The Day I Found 53 Chrome Profiles on a Single School Computer
Mohit Shrestha
The Day I Found 53 Chrome Profiles on a Single School Computer
I'll never forget that Tuesday afternoon .
We were three weeks into rolling out computers for Apni Pathshala—this incredible organization bringing digital literacy to underprivileged kids across India. The excitement was electric. Finally, these kids would have access to technology. A real chance. A shot at a different future.
I walked into a classroom in the Mumbai region, and my stomach dropped.
The desktop was plastered with anime wallpapers. Random icons scattered everywhere like confetti. When I opened Chrome, I started counting user profiles. I counted once. Then twice, because I couldn't believe it.
Fifty-three different user profiles. On a single shared computer.

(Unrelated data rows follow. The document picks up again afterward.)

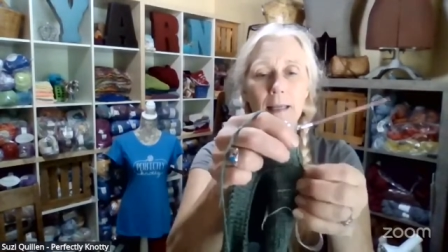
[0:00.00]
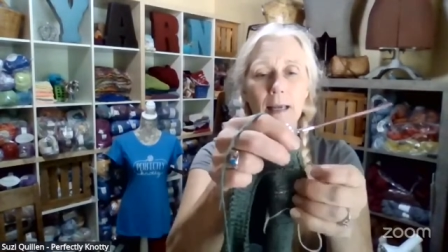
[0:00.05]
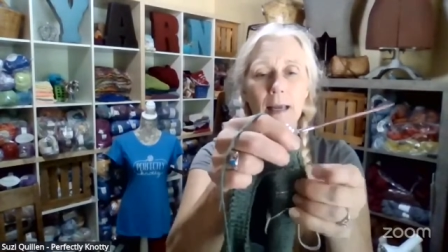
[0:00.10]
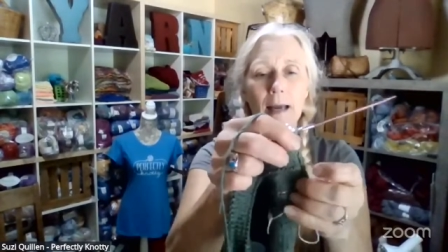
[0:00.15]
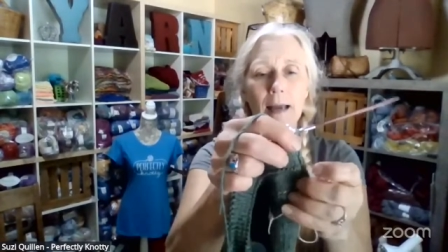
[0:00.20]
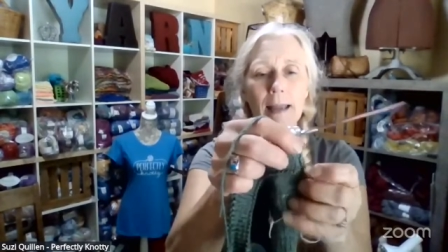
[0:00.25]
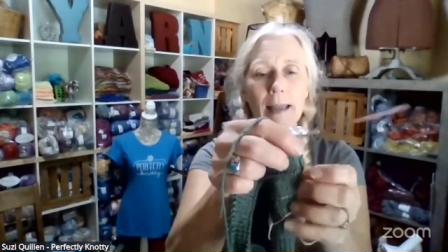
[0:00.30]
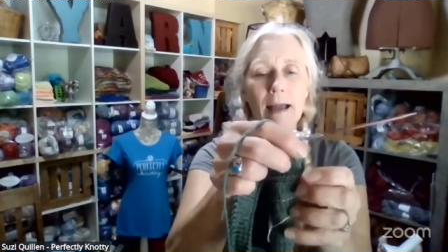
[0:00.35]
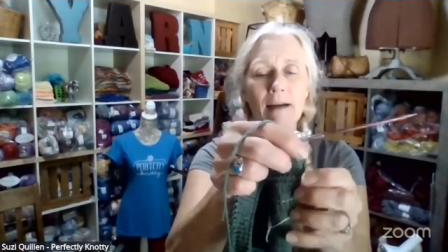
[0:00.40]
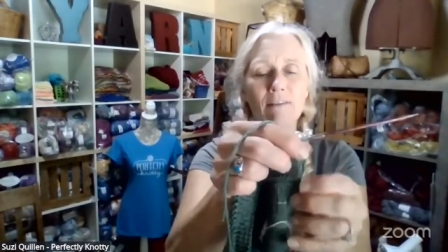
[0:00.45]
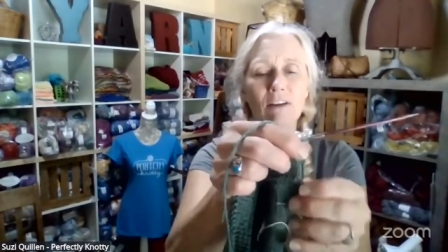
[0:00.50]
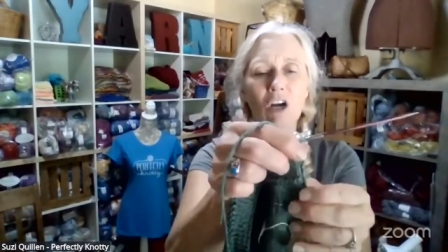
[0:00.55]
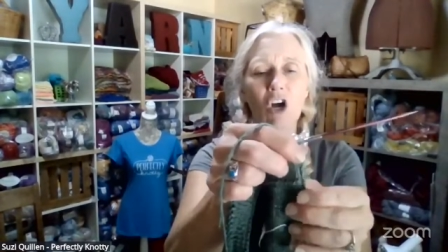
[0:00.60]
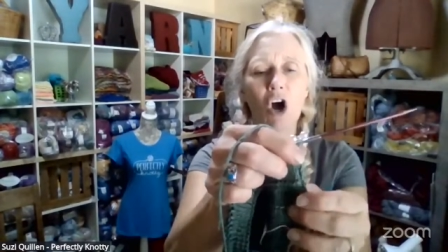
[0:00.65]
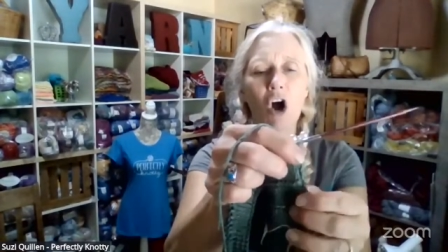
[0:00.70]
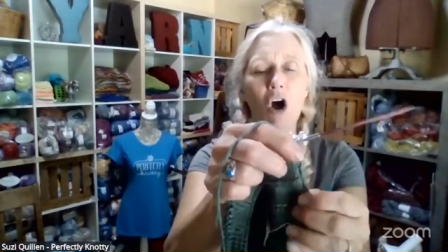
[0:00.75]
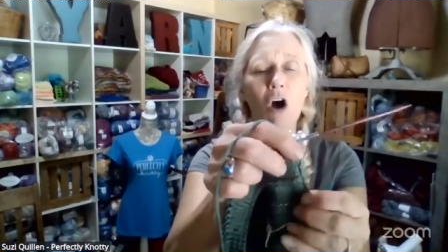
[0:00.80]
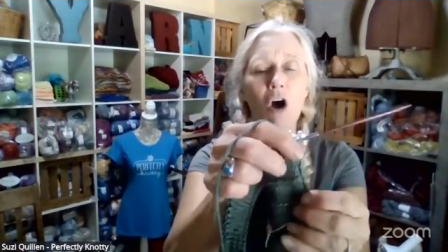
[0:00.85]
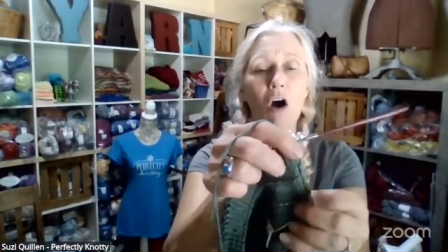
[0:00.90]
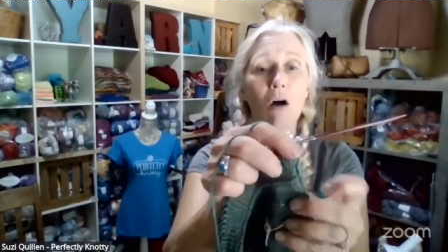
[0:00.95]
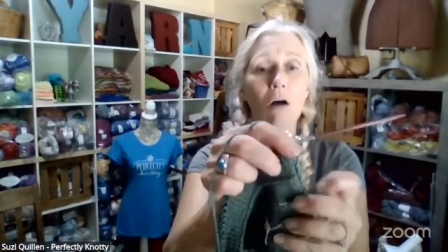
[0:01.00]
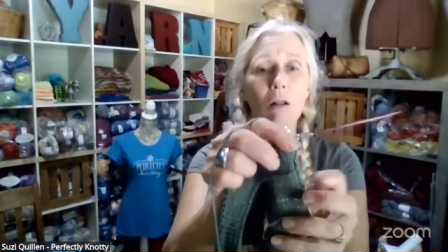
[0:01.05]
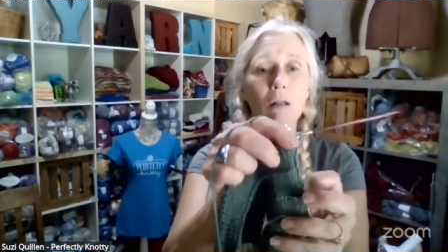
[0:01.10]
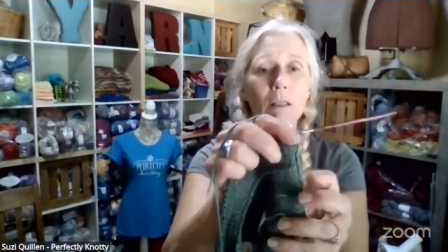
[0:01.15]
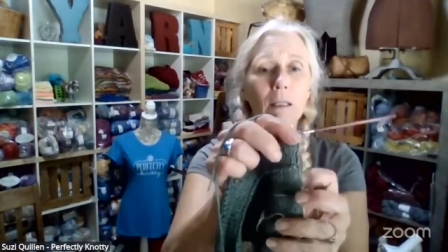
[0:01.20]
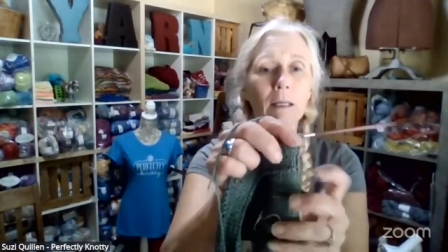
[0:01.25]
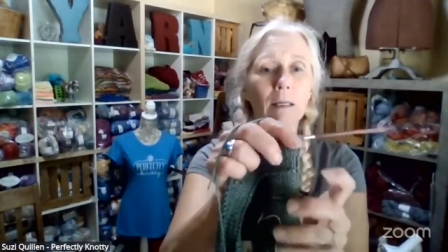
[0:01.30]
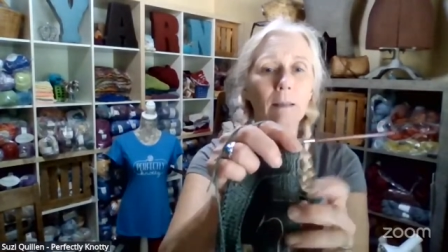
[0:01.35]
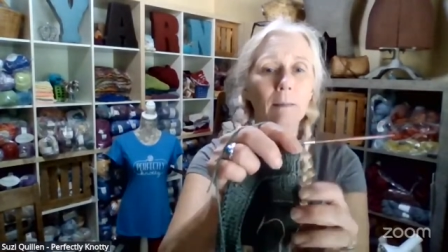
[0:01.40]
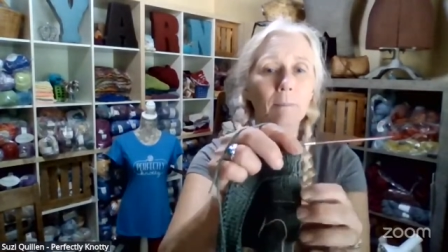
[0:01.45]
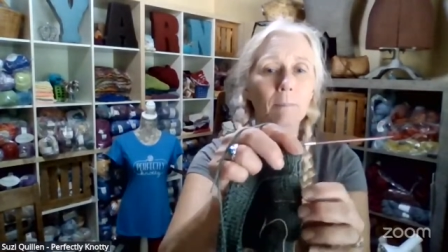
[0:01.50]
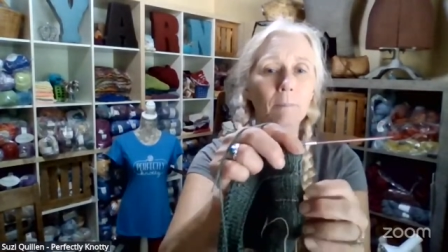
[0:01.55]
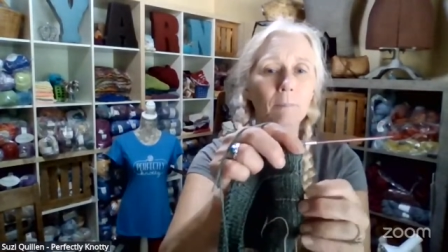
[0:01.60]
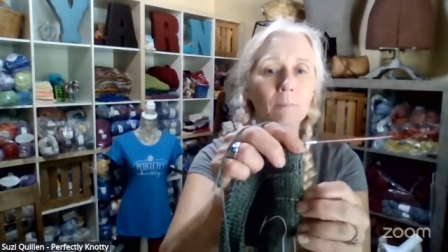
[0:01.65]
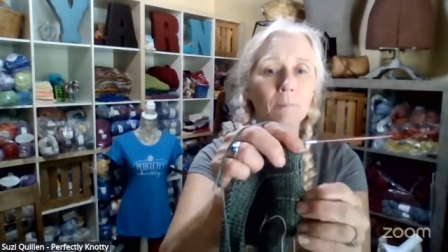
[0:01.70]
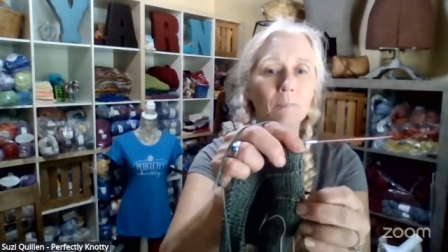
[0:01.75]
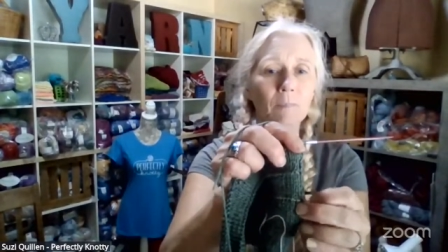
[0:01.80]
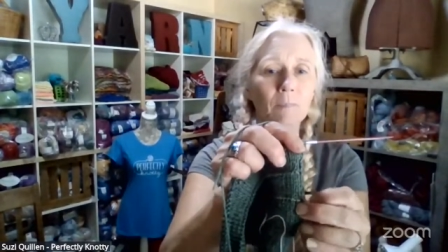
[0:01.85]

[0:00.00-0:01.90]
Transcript: I have a column.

The Beautiful Vision That Met Ugly Reality
Let me back up for a second.
Apni Pathshala had this ambitious vision: create a nationwide network of learning PODs—small digital learning centers with 10 computers each—bringing technology to communities where kids had never even touched a mouse. Beautiful mission, right?
Dr. Aniruddha Malpani, the visionary behind what would become APNA PC, had a simple belief: every child deserves access to safe, structured, empowering technology. Not expensive technology. Not complicated technology. Just good, solid, reliable computing that actually helps them learn.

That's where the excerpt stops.